**Work request:** From the line with "[115.00-116.00s]" to the line with "Transcript, with fillers: the", retype each line exactly as it stands in the records below, but skip the pictures.

Stored items
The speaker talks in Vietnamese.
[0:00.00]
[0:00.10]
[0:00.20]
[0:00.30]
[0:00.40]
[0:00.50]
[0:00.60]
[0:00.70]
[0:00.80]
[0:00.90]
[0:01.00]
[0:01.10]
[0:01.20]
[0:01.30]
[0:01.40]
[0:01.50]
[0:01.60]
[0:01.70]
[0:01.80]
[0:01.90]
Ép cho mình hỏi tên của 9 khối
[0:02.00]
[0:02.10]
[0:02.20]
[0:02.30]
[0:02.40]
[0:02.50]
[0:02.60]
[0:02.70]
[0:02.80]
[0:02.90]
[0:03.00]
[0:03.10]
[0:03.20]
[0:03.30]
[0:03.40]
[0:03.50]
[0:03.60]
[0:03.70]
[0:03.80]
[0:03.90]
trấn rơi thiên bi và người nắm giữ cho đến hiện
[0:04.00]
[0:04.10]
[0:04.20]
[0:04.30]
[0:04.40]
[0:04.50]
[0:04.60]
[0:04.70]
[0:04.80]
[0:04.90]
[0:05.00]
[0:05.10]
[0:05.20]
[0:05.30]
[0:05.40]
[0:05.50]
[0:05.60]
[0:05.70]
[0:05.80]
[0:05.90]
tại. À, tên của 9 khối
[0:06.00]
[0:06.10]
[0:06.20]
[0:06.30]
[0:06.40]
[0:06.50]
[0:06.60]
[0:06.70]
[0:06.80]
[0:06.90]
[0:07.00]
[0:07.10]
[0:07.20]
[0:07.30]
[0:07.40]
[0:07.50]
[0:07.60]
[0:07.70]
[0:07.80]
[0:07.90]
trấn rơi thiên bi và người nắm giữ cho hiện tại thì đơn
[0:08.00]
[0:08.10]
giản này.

* * *

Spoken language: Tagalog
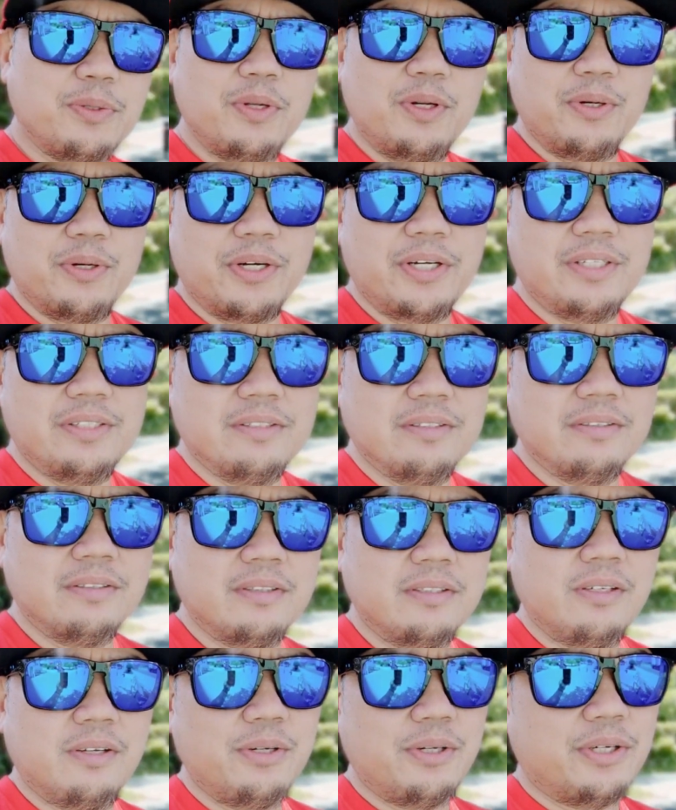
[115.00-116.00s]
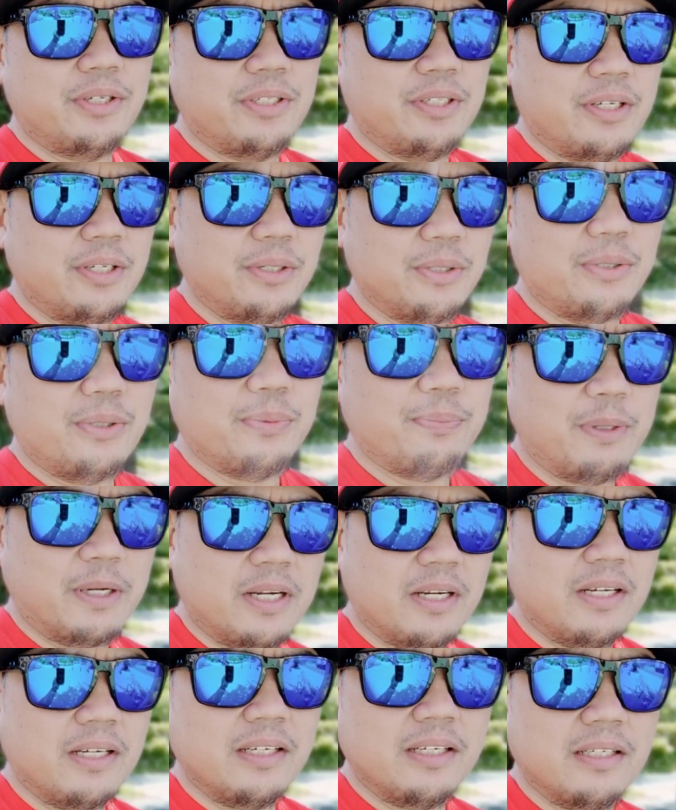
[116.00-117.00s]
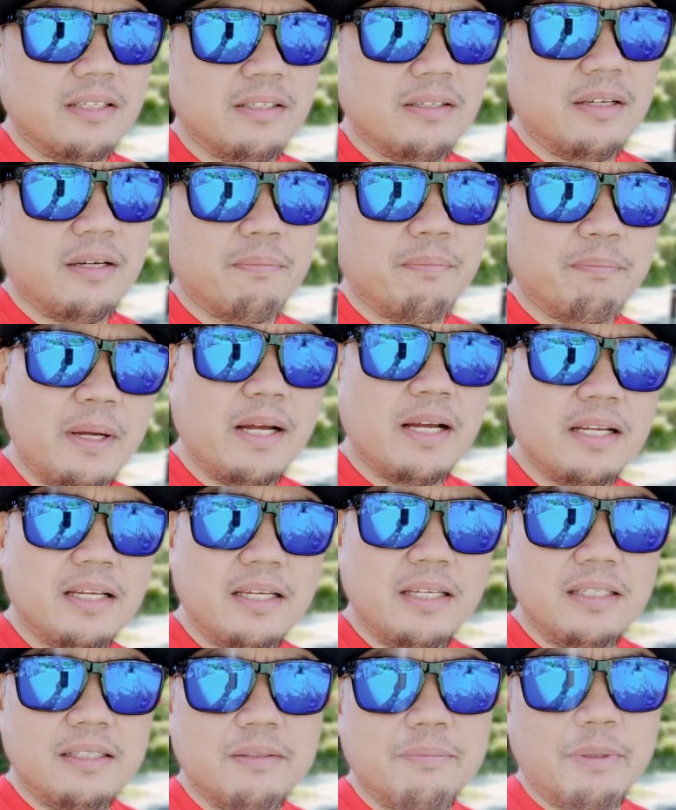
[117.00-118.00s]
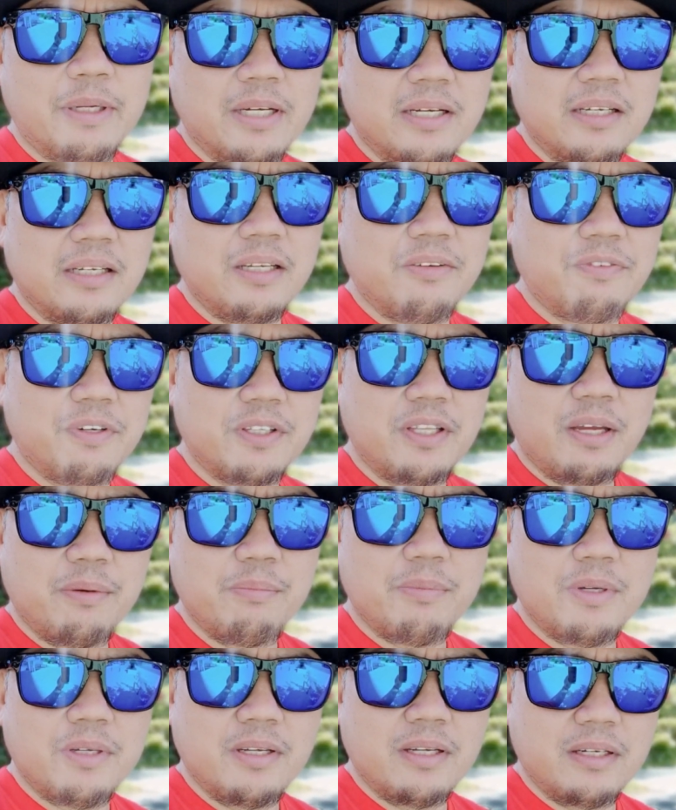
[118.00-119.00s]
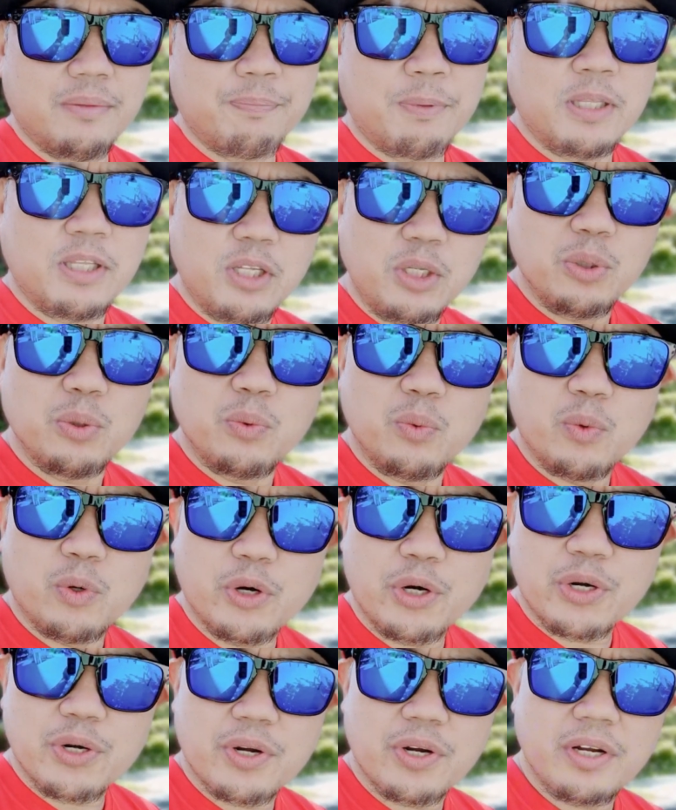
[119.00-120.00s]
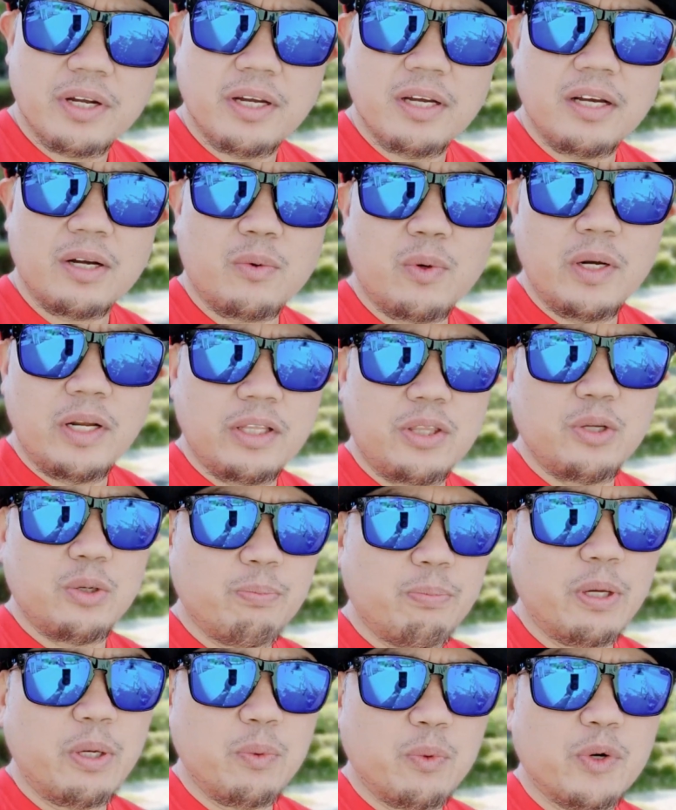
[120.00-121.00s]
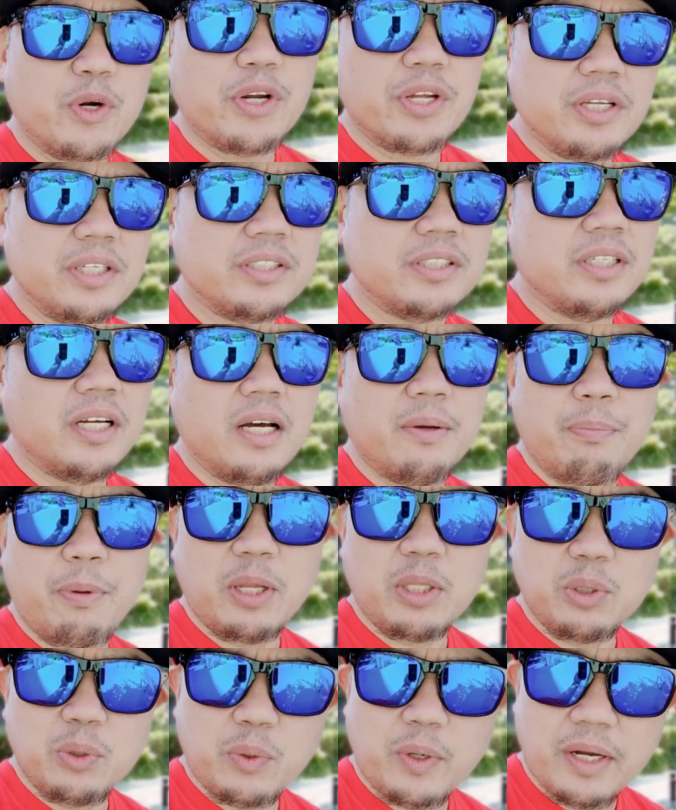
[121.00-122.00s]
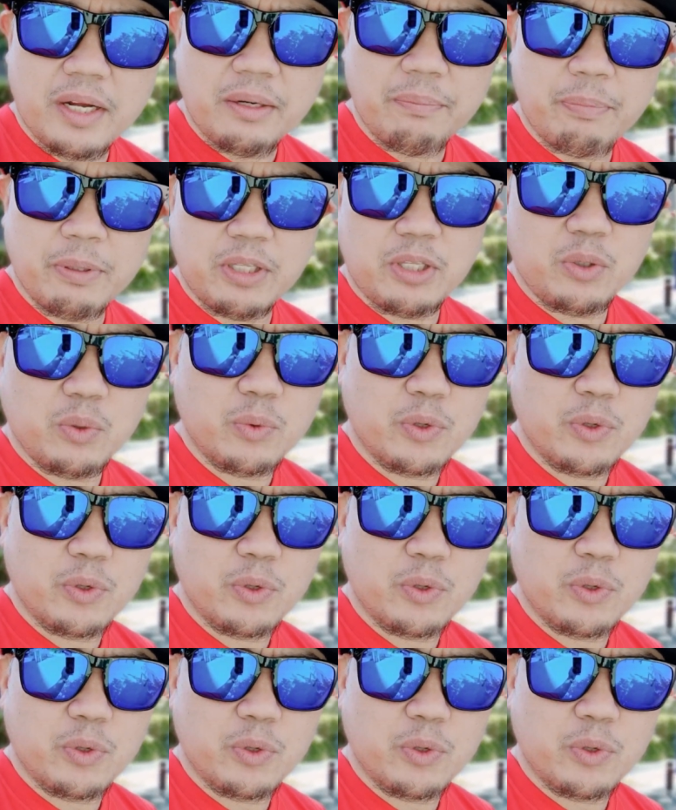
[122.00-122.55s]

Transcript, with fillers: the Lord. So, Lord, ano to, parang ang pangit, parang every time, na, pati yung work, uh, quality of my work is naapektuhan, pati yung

**Expected answer:**
[115.00-116.00s]
[116.00-117.00s]
[117.00-118.00s]
[118.00-119.00s]
[119.00-120.00s]
[120.00-121.00s]
[121.00-122.00s]
[122.00-122.55s]

Transcript, with fillers: the Lord. So, Lord, ano to, parang ang pangit, parang every time, na, pati yung work, uh, quality of my work is naapektuhan, pati yung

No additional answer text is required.